■ **The problem**:
Please return every record exactly as written, leaving out the pictures.

■ **Task data**:
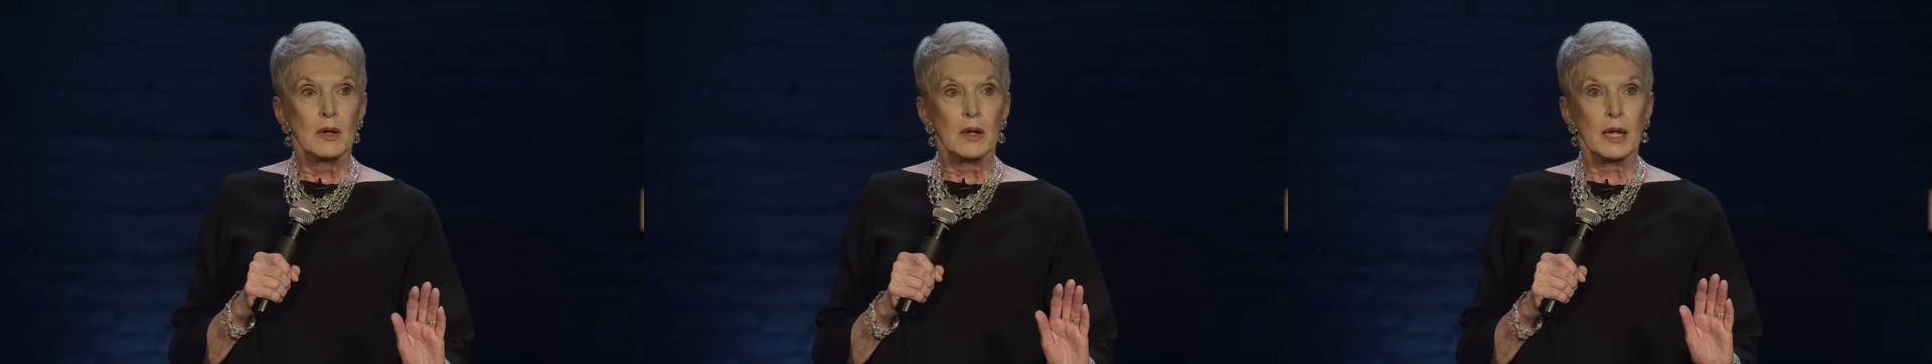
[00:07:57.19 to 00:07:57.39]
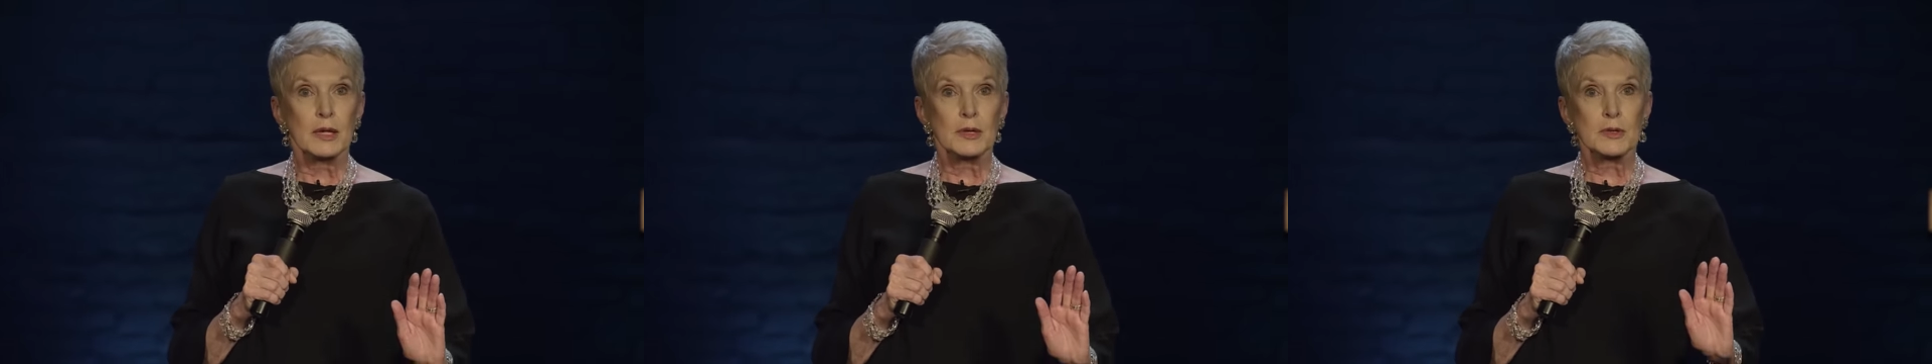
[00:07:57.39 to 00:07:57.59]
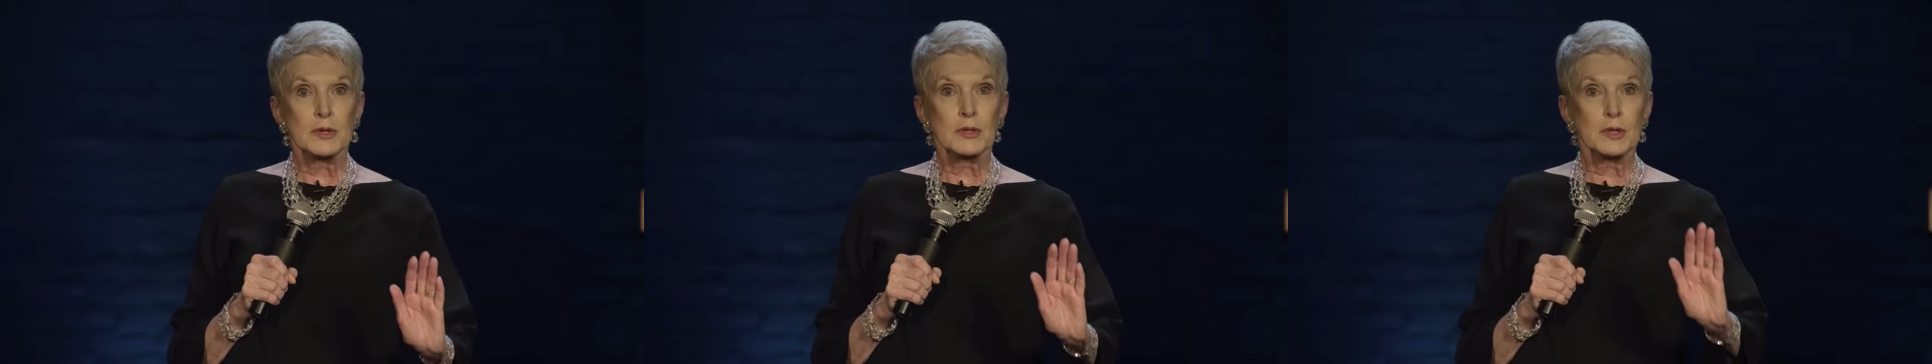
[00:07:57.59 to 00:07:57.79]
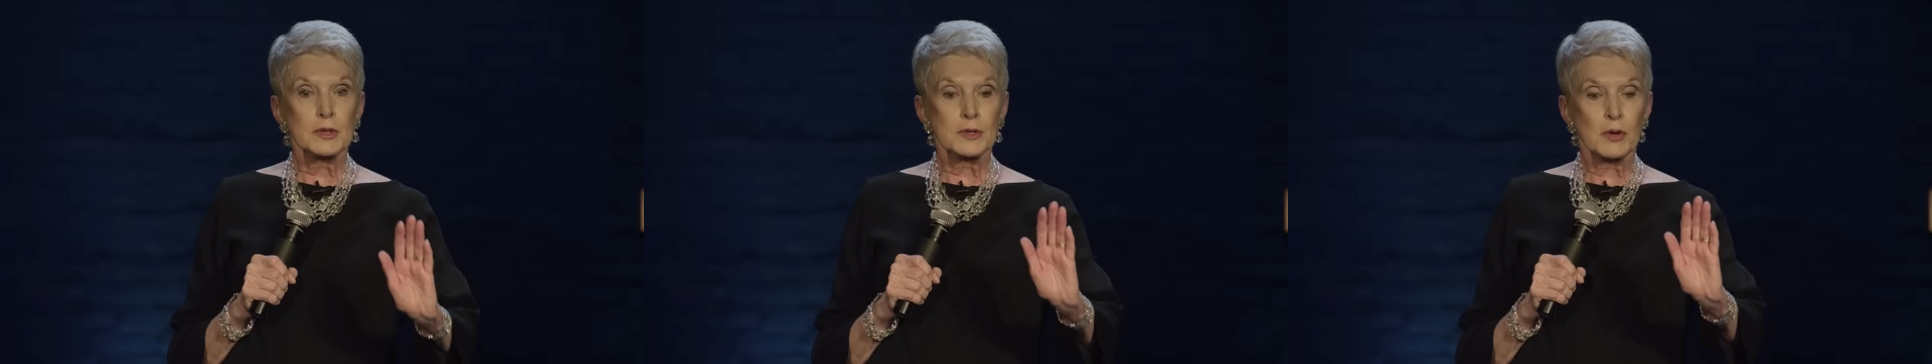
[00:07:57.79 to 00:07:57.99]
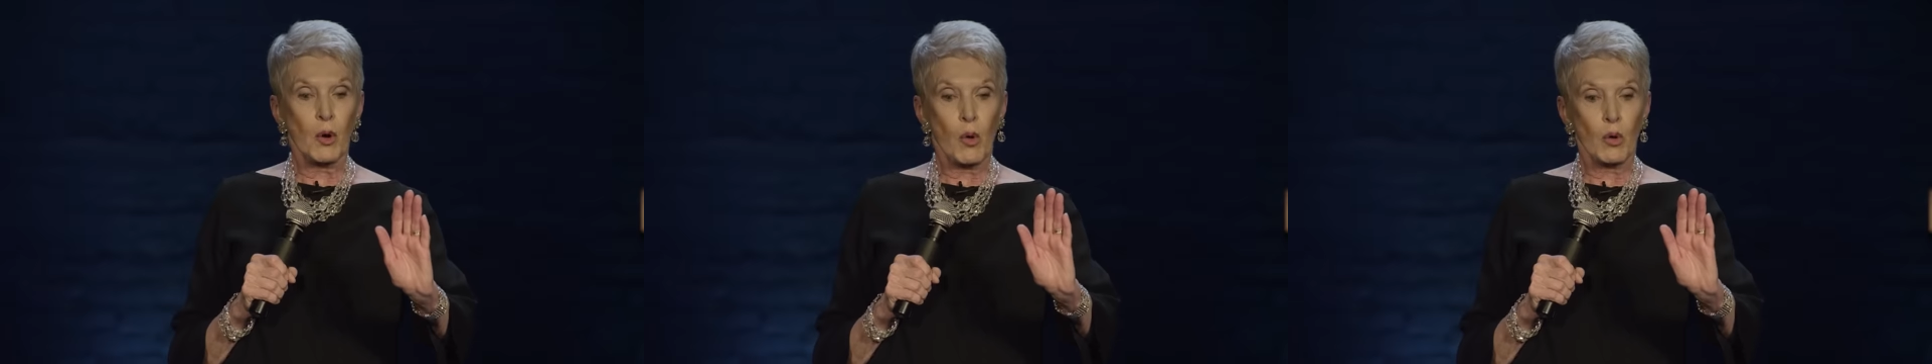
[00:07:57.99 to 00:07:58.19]
into the
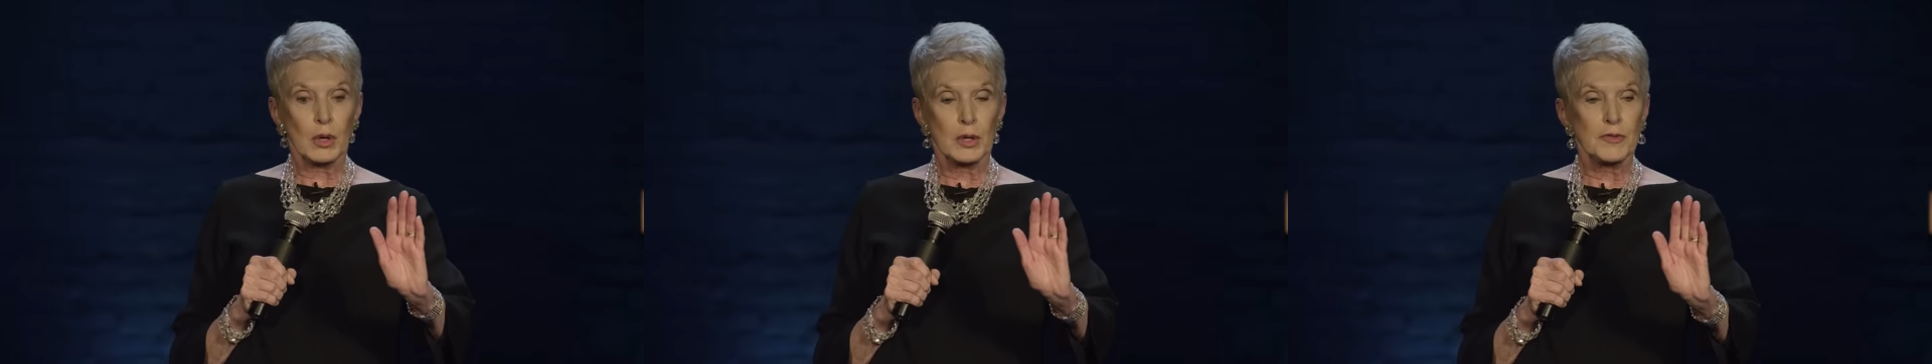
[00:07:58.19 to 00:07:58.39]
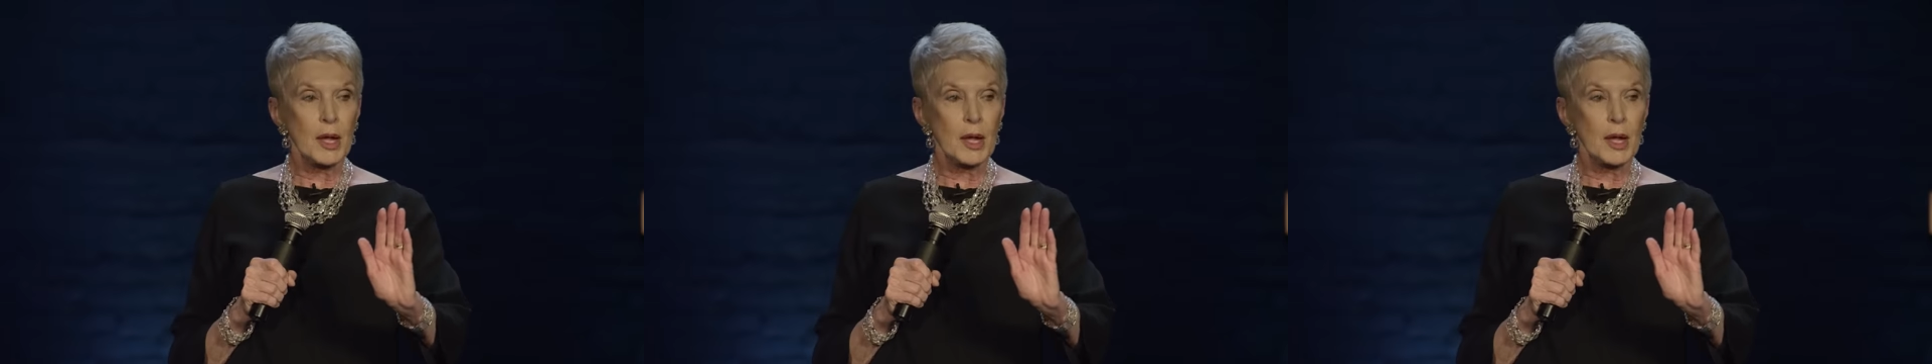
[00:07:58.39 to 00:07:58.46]
toilet.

■ **Written response**:
[00:07:57.19 to 00:07:57.39]
[00:07:57.39 to 00:07:57.59]
[00:07:57.59 to 00:07:57.79]
[00:07:57.79 to 00:07:57.99]
[00:07:57.99 to 00:07:58.19]
into the
[00:07:58.19 to 00:07:58.39]
[00:07:58.39 to 00:07:58.46]
toilet.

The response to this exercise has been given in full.